Lo expresado en este artículo es opinión de su autor; no necesariamente refleja la postura de Econintech.

La creatividad puede ser definida como el hacer o crear algo que antes no existía, creando de la nada o aportando alguna cosa adicional  a la ya existente. De esta manera, la creatividad puede entenderse como la generación de una idea original y útil. Del mismo modo, puede considerarse como el proceso del pensamiento que ayuda a las personas a generar ideas nuevas. Esas nuevas formas de hacer las cosas, en muchos casos definen y caracterizan a las personas que rompen el molde, dejando de hacer lo que siempre se ha hecho  para buscar y encontrar nuevos caminos, nuevas rutas y nuevos horizontes.

Las definiciones de creatividad tratadas en el párrafo anterior, tal vez encajen en forma sustancial con las orientaciones que en materia de emprendimiento diera el profesor J. Timmons, en su “Symposium For Entrepreneurship Educators In Venezuela,” las cuales buscan llevar al docente hacia cambios constantes en la forma de educar, haciendo lo posible por que el educador salga de lo tradicional, sustituyendo los procesos de formación por nuevas estrategias pedagógicas, que logren conectar al educando con su mundo interior para tratar de descubrir el genio que habita dentro de la botella  de cada estudiante.

Ahora bien, a ese genio de la botella solo es posible descubrirlo si tiene la oportunidad de salir, si se logra  sembrar en el estudiante la pasión por el saber, haciendo que sea capaz de aprender por sí mismo, dejando siempre abierta la puerta para nuevos retos y nuevos desafíos.

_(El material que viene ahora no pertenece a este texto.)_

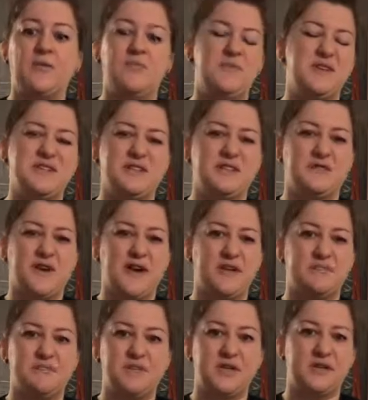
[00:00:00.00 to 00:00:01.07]
This is
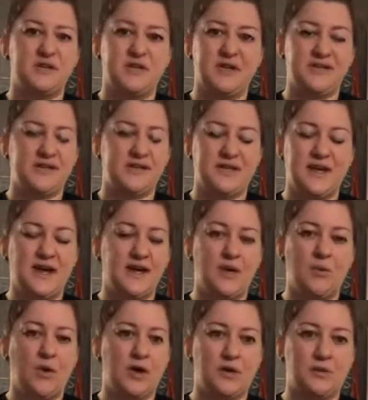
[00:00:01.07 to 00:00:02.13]
fine. It did not
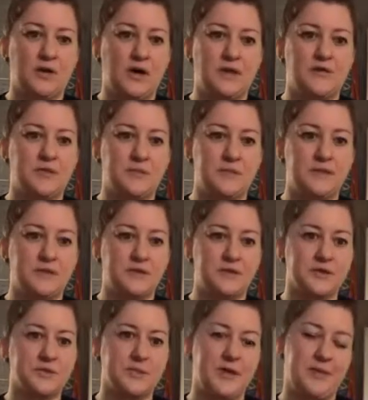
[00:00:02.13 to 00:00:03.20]
get waterlogged from this little
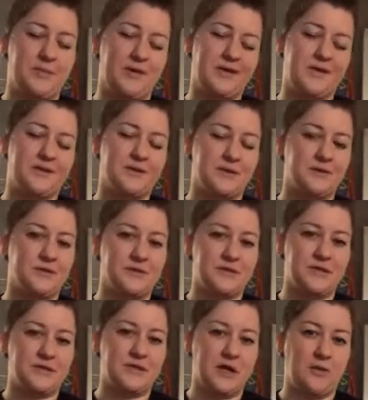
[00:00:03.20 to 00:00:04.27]
split, but this also
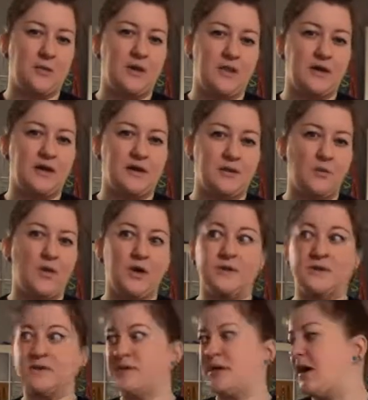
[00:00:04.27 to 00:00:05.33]
did tell me that it
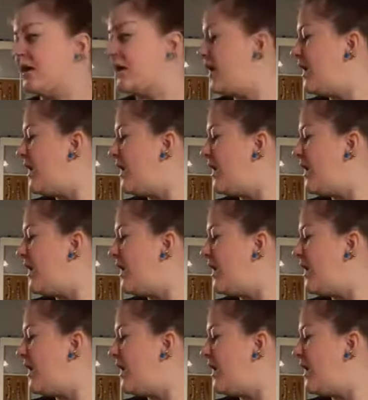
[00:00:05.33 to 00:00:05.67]
was done.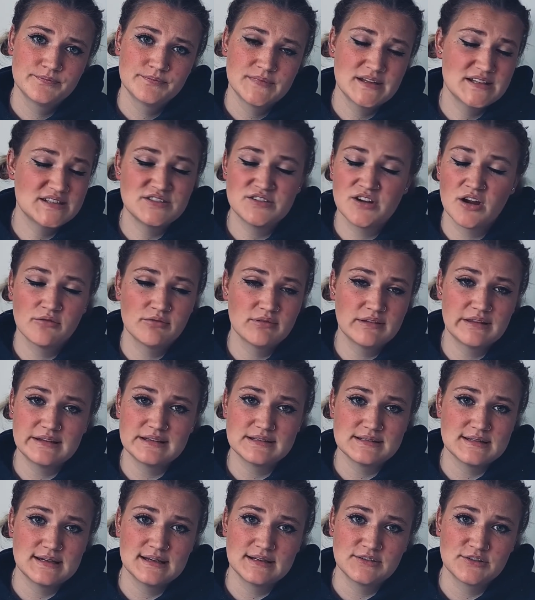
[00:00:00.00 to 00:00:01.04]
it's not
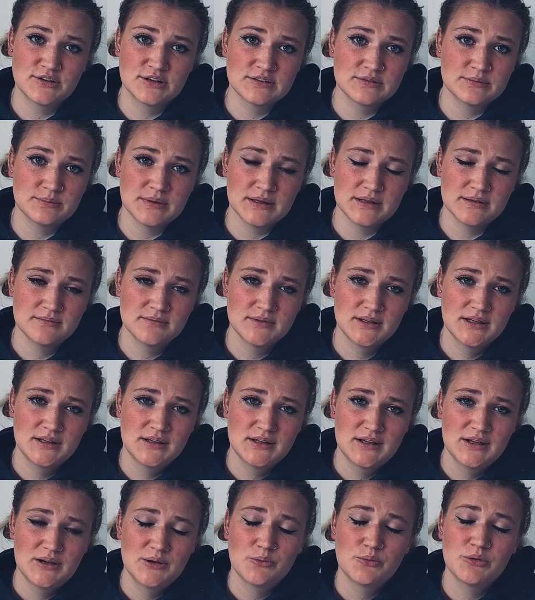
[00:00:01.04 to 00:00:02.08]
realistic, trust me.
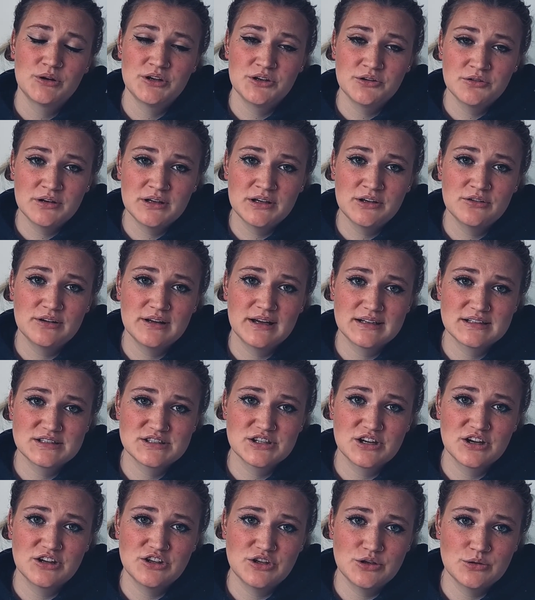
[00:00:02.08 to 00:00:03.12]
When you're in your
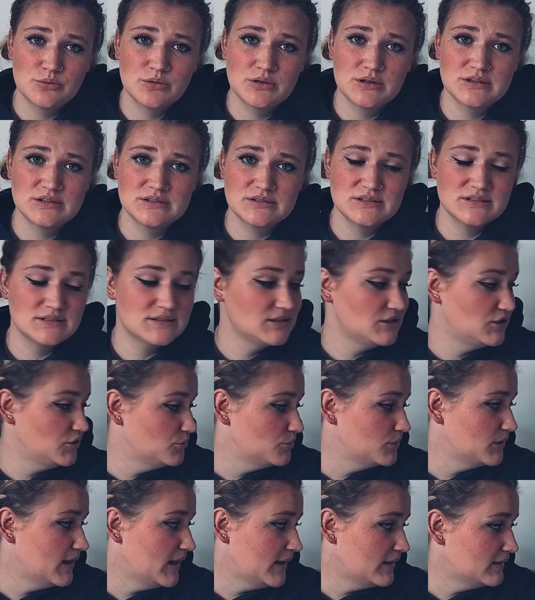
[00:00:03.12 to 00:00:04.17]
lecture, you
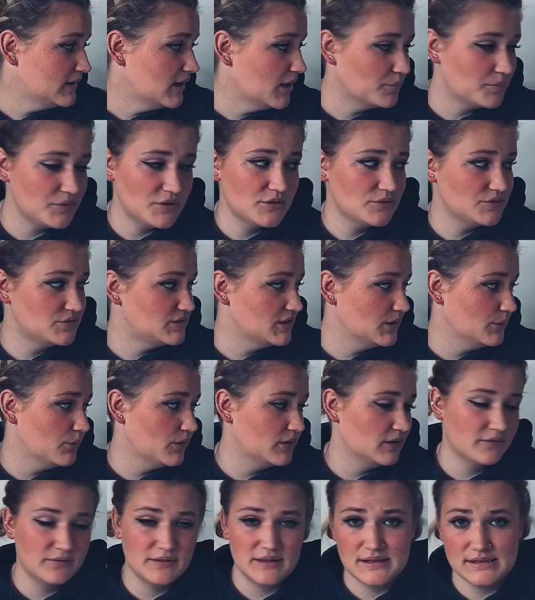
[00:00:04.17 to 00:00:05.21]
will end up using one
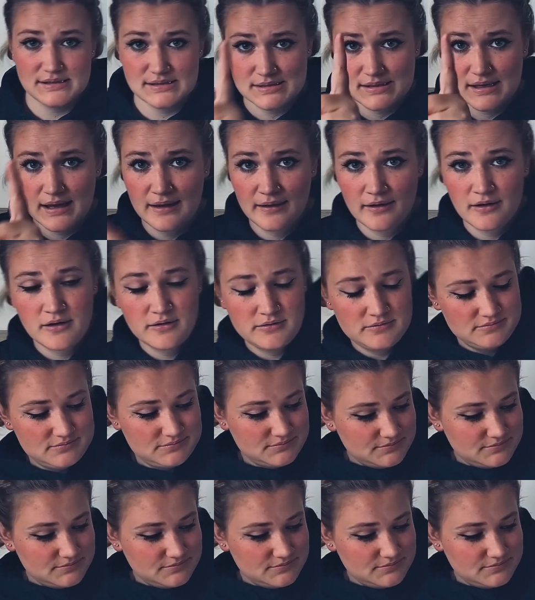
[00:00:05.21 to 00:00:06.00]
of these. Hang on.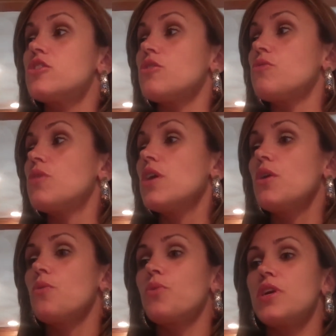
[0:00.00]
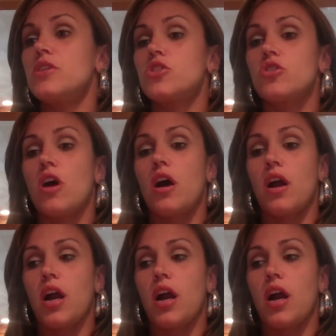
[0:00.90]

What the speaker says: So we sawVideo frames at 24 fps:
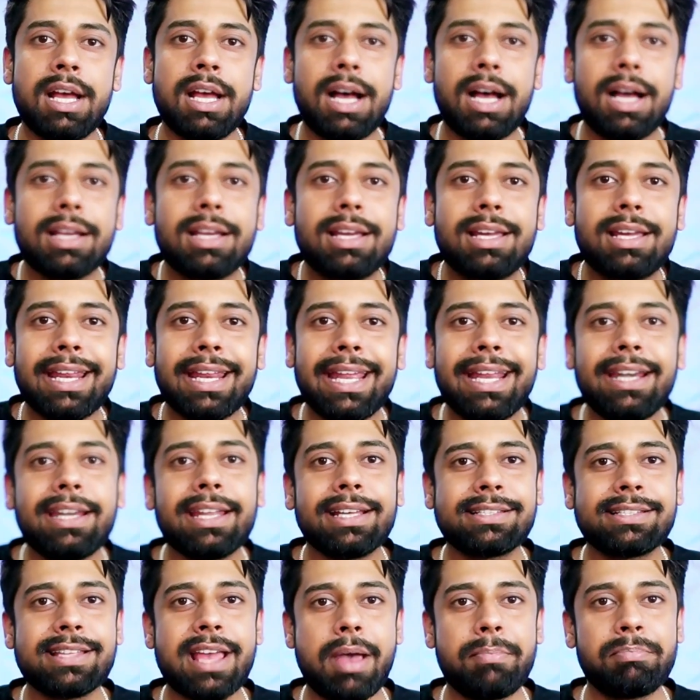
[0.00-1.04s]
A great
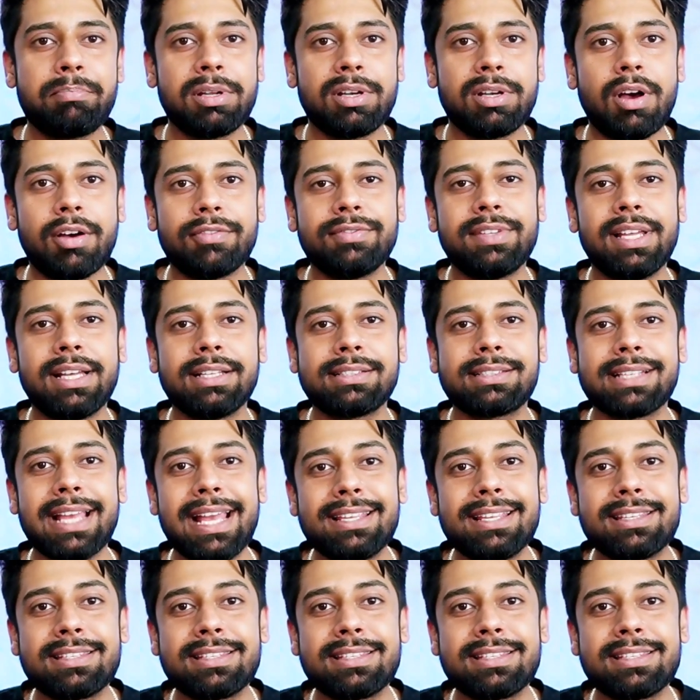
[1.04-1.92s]
example of this is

De este modo,  el norte de los docentes de emprendimiento debe enfocarse en minimizar el miedo a equivocarse y en perder el temor de cometer errores, para pasar a ver siempre en la enseñanza lo positivo, sin pensar si el educando iniciará o no alguna empresa, esa talvez no sea la tarea inmediata,  sino más bien convirtiendo el aula de clases en espacios motivadores y de creación constante para el crecimiento integral del ser.

Ahora bien, en el artículo anterior se hizo referencia a la  película “La Sociedad de los Poetas Muertos” protagonizada magistralmente por el actor Robbins Willians,  donde su personaje, el Profesor John Keating, en la enseñanza de la Literatura en la Academia Welton, cambia en forma creativa la manera  de enseñar la poesía desde que inició  las actividades, aún cuando estaba  en una preparatoria marcada por pilares y valores fundamentados como la tradición, el honor, la disciplina y la excelencia. Pero al profesor Keating nada lo detiene, llega tratando de extraer la médula de la vida en cada frase poética de los estudiantes, por eso rompe el molde y los reta con la frase “Carpe Diem”, aprovecha el momento. Los lleva a comprender una parte de la poesía: “Para que las vírgenes aprovechen el tiempo;” sale con el grupo  del aula de clase, los enfrenta a la naturaleza, con la vida misma y los motiva a crear desde el fondo del alma las inspiraciones más simples de la existencia.

Claro está, que un comportamiento como el del profesor Keating, tal vez exagerado en el drama, debe llenar de preocupación al personal  directivo de la preparatoria y al resto del personal docente de cualquier institución, sobre todo cuando éstos  se concentran en la transmisión de conocimientos por vía de  la memorización y de la repetición de textos bibliográficos. Por otra parte, no se puede afirmar que el comportamiento del personaje sea el modelo ideal, solo se muestra como ejemplo para analizar que existe siempre la posibilidad de encontrar nuevas forma de enseñar cuando se busca con afán y se crean nuevas estrategias para abordar la motivación por el aprendizaje y las ansias por descubrir el conocimiento.

Por último, es necesario aclarar, que no se trata de hacer de la pedagogía una marcada improvisación, no; tampoco se pretende ir siempre en contra del sistema existente, el docente de emprendimiento tal como lo planteara el Profesor Timmons, debe contar con el apoyo de las autoridades de la institución, dado que el reconocimiento es el mayor incentivo para los docentes que deciden romper el molde. El punto de partida tiene que ser el sitio de éxito del que va a delante. Aprendamos de cabeza ajena.

 

Por Joel Alberto Torrez

Bibliografía

Lambing, P y Kuehl Ch. (1998). Empresarios Pequeños y Medianos. Person yPrentice Hall. México. 

Timmons j. y Spinelli S. (2007). New Venture Creation. Entrepreneurship for 21st Century. McGraw-Hill. 

Ramos Crespo, M. (2010). Educadores Creativos, Alumnos Creadores.Ediciones San Pablo. Caracas Venezuela.